MANILA, Philippines — The resource recovery group of Republic Cement called ecoloop, has reported that it has successfully diverted 21.4 billion plastic sachets in 2023, equivalent to 110,000 metric tons of residual waste used as alternative fuel in the company’s co-processing operations for cement manufacturing.
“This achievement represents a significant amount of waste diverted from landfills and bodies of water, such as oceans and urban waterways and further underscores Republic Cement’s commitment to environmental stewardship and circular economy principles,” said ecoloop director Angela Edralin-Valencia.
The Philippines is the third-largest plastic polluter of the Pacific Ocean, contributing significantly to marine plastic waste.
According to a 2021 World Bank report, the Philippines generates an estimated 61,000 metric tons of waste daily, with 12 to 24 percent of this being plastic waste.

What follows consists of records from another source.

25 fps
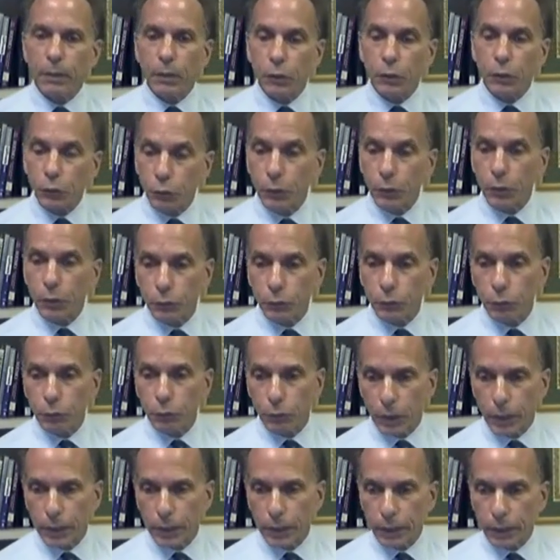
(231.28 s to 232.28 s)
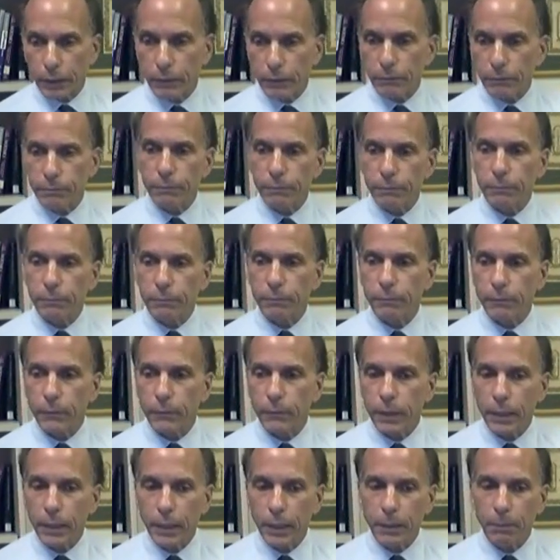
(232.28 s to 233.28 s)
control trial
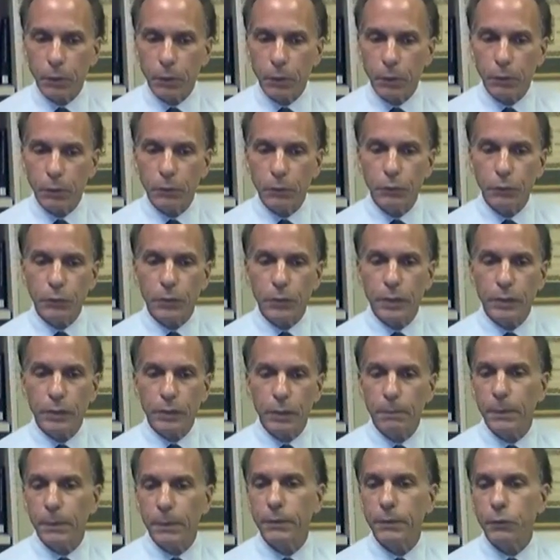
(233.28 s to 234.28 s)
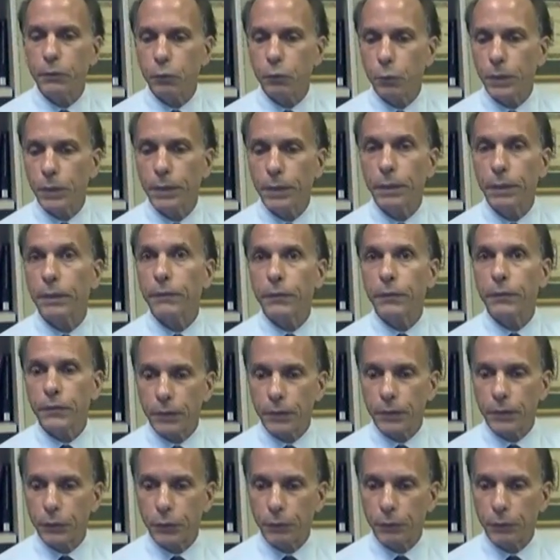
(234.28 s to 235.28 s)
emerged in the mid-20th
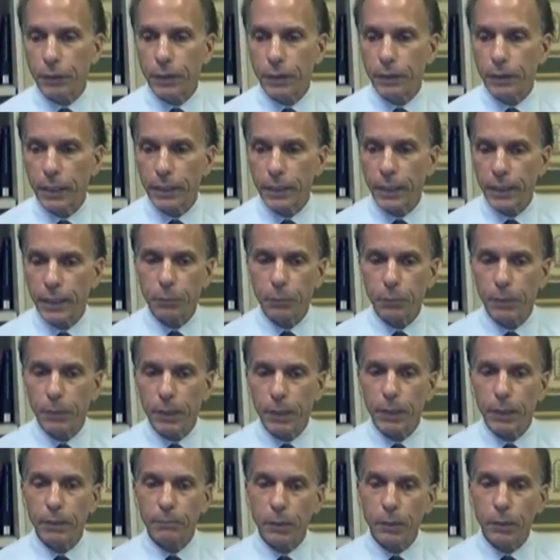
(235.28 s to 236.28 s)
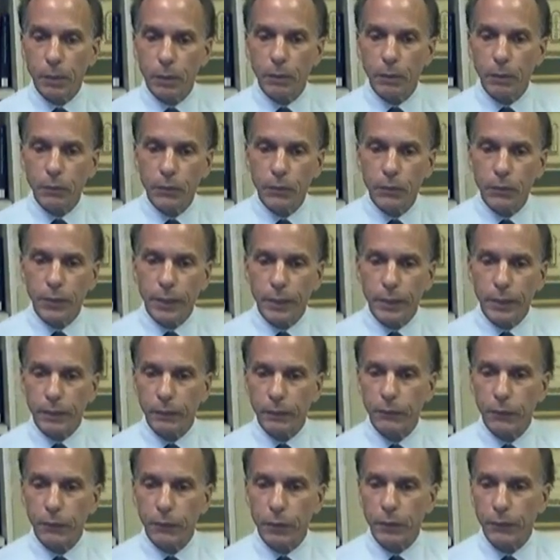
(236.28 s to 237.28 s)
century and has become the gold
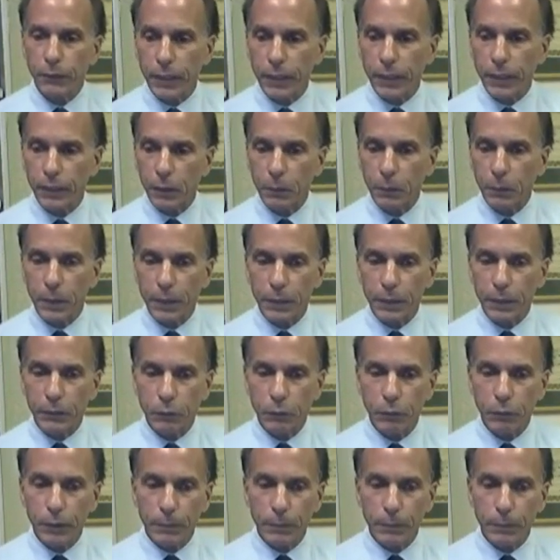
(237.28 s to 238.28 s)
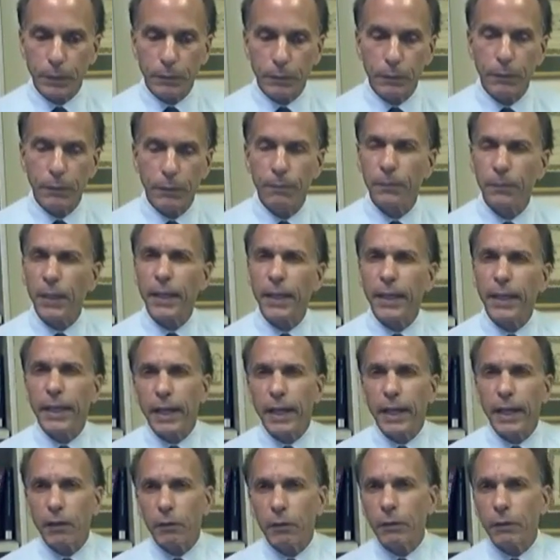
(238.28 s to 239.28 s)
standard for evaluating treatments.
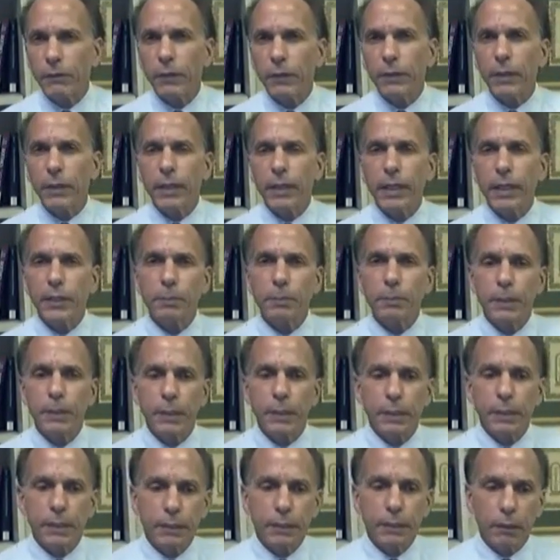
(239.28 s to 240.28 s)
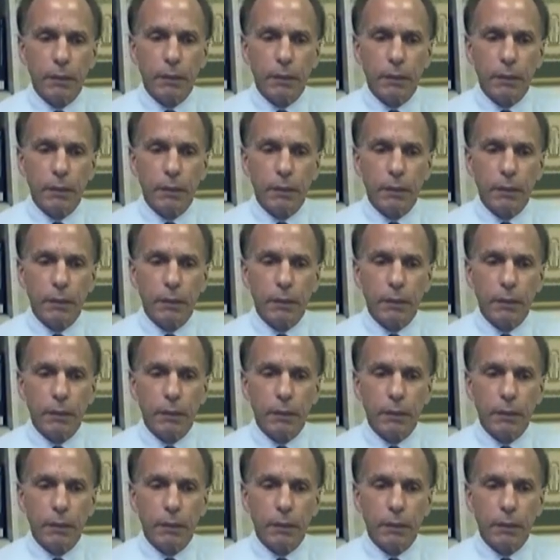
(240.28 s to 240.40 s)
However, there has been an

For 2023, Republic Cement further reported that it has utilized over 670,000 tons of residual waste in its overall cement manufacturing process, including other alternative fuels such as biomass and refuse-derived fuel. This is the largest amount of residual waste that the company has diverted in a single year since pioneering the use of alternative fuels in the Philippines in the early 2000s.

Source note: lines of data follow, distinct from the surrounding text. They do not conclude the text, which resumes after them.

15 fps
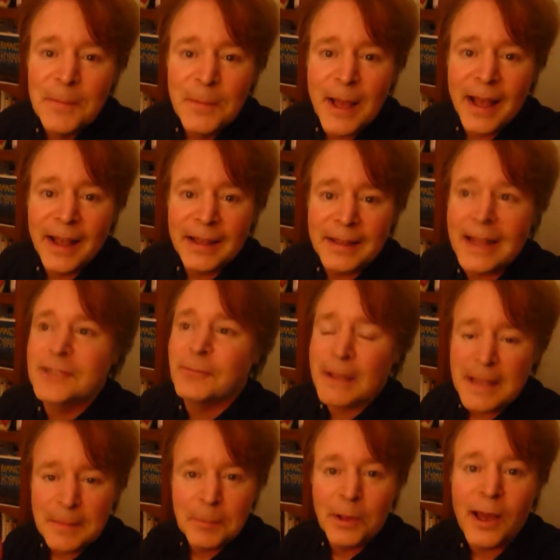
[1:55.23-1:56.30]
Uh, that's what
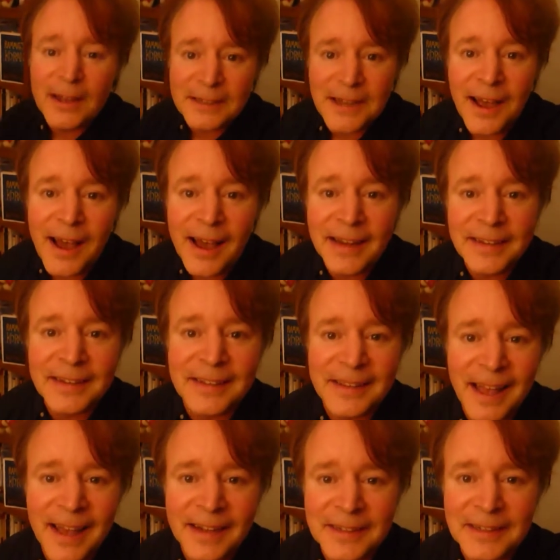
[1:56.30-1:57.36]
he taught
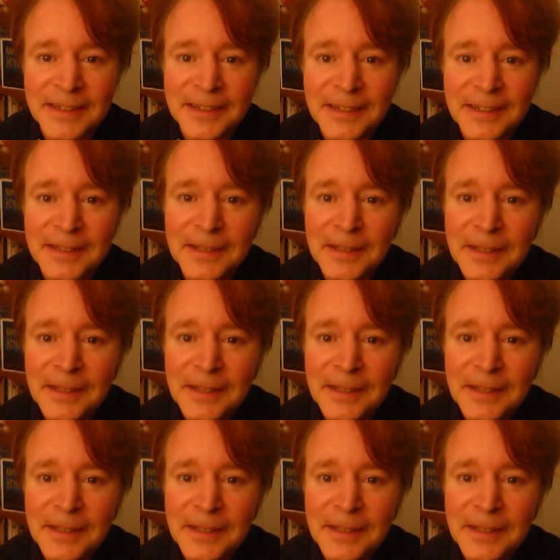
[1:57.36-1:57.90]
that uh,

Republic Cement’s use of alternative fuels in manufacturing has effectively led to a 30-percent reduction in CO2 emissions per ton of cement compared to using traditional fuels such as coal.
“In addition, ecoloop supports a circular economy, where materials are continuously reused and recycled, reducing the need for virgin materials and conserving natural resources and fossil fuels,” Valencia also said.
Co-processing is the reuse or recovery of thermal and mineral properties of qualified waste materials while manufacturing cement in a single combined operation.
Compliance and leadership
With its early-adopter partners, ecoloop pioneered the plastic neutrality program in the Philippines. Many of the country’s reputable companies selected Republic Cement to implement their zero-waste-to-landfill programs, where manufacturing wastes are diverted from landfills for safe and secure disposal via co-processing.
Well ahead of the Extended Producers’ Responsibility Act of 2022, ecoloop also started offering plastic credit offsets in 2018, complete with third-party verification. A plastic credit offset is a program where an environmentally responsible company appoints a partner to collect, recycle, recover or dispose of the equivalent plastic footprint in a specific period, similar in concept to carbon credits.
Community engagement
Ecoloop has also helped reorganize waste collection in the country, which has largely been an informal, backyard livelihood industry.
Thus, ecoloop partnered with local government units as well as waste consolidators and neighborhood junk shops to sort and collect plastic waste for co-processing. Through these engagements, communities learn the importance of waste segregation and recycling, driving higher participation rates and better waste management practices at the source.
These partnerships also help improve the working standards, safety and overall livelihood of informal workers in landfills, materials recovery facilities and junk shops.
In celebration of Environment Month this year, ecoloop is committed to continuing to improve its efficiency in collecting and co-processing residual waste, to make a significant impact on the Philippine plastic pollution crisis and to help improve the lives of its community partners.